● **PROBLEM STATEMENT**
Where a line of the data below has the string "frames", copy that line.

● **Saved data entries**
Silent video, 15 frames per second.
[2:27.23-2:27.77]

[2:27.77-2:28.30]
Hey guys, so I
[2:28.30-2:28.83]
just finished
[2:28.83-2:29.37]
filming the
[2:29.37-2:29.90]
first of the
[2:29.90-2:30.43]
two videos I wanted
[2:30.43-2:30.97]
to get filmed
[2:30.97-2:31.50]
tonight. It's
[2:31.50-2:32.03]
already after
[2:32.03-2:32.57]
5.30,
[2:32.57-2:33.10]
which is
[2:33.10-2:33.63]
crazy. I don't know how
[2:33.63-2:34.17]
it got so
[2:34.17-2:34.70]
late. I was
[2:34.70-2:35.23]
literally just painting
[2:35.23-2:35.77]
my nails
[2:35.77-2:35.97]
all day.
---
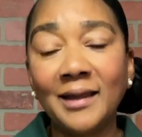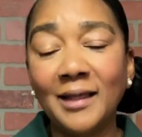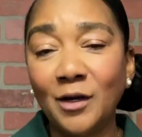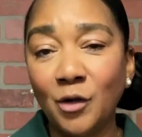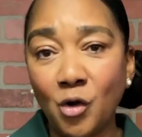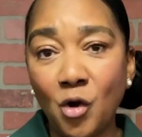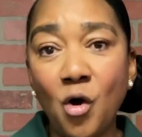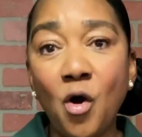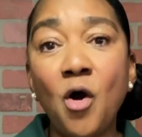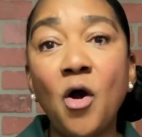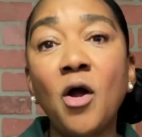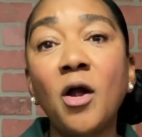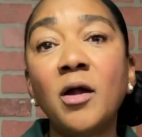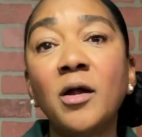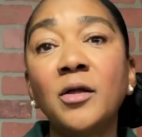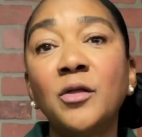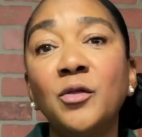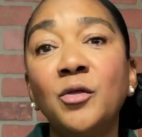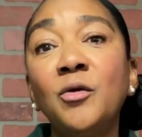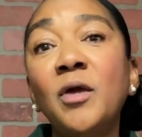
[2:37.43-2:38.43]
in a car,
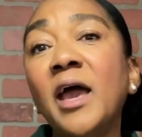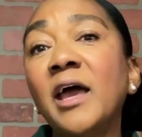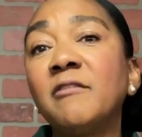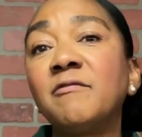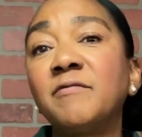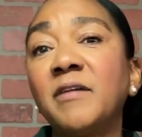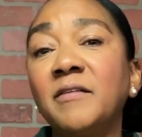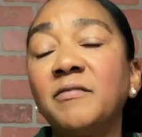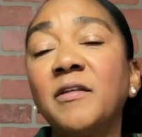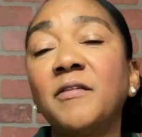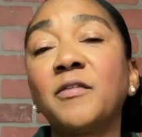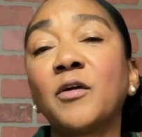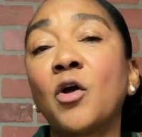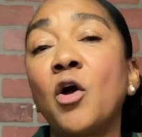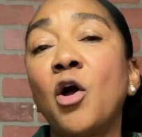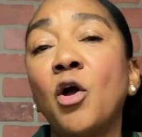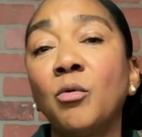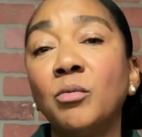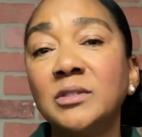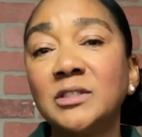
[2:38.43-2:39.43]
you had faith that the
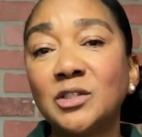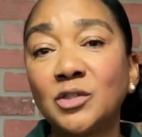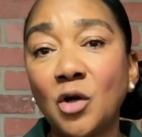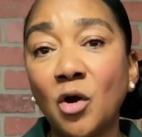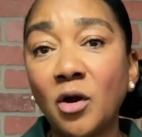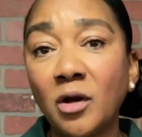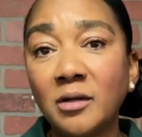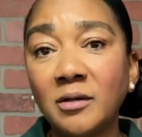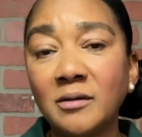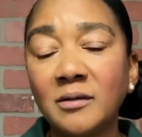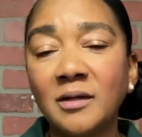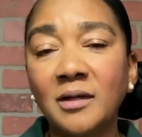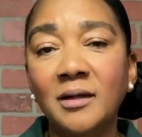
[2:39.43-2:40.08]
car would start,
--
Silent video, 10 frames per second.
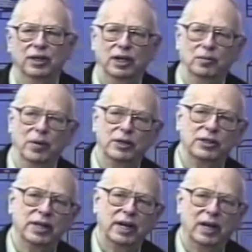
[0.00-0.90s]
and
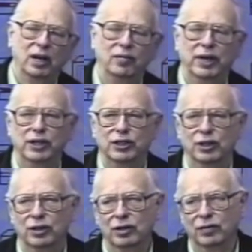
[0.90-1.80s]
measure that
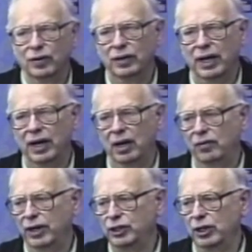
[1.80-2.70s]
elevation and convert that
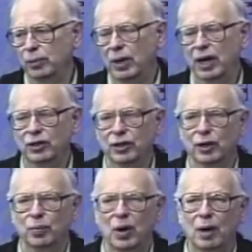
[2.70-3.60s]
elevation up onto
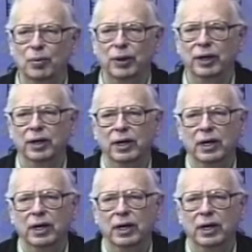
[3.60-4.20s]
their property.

● **OUTPUT OF THE TASK**
Silent video, 15 frames per second.
Silent video, 10 frames per second.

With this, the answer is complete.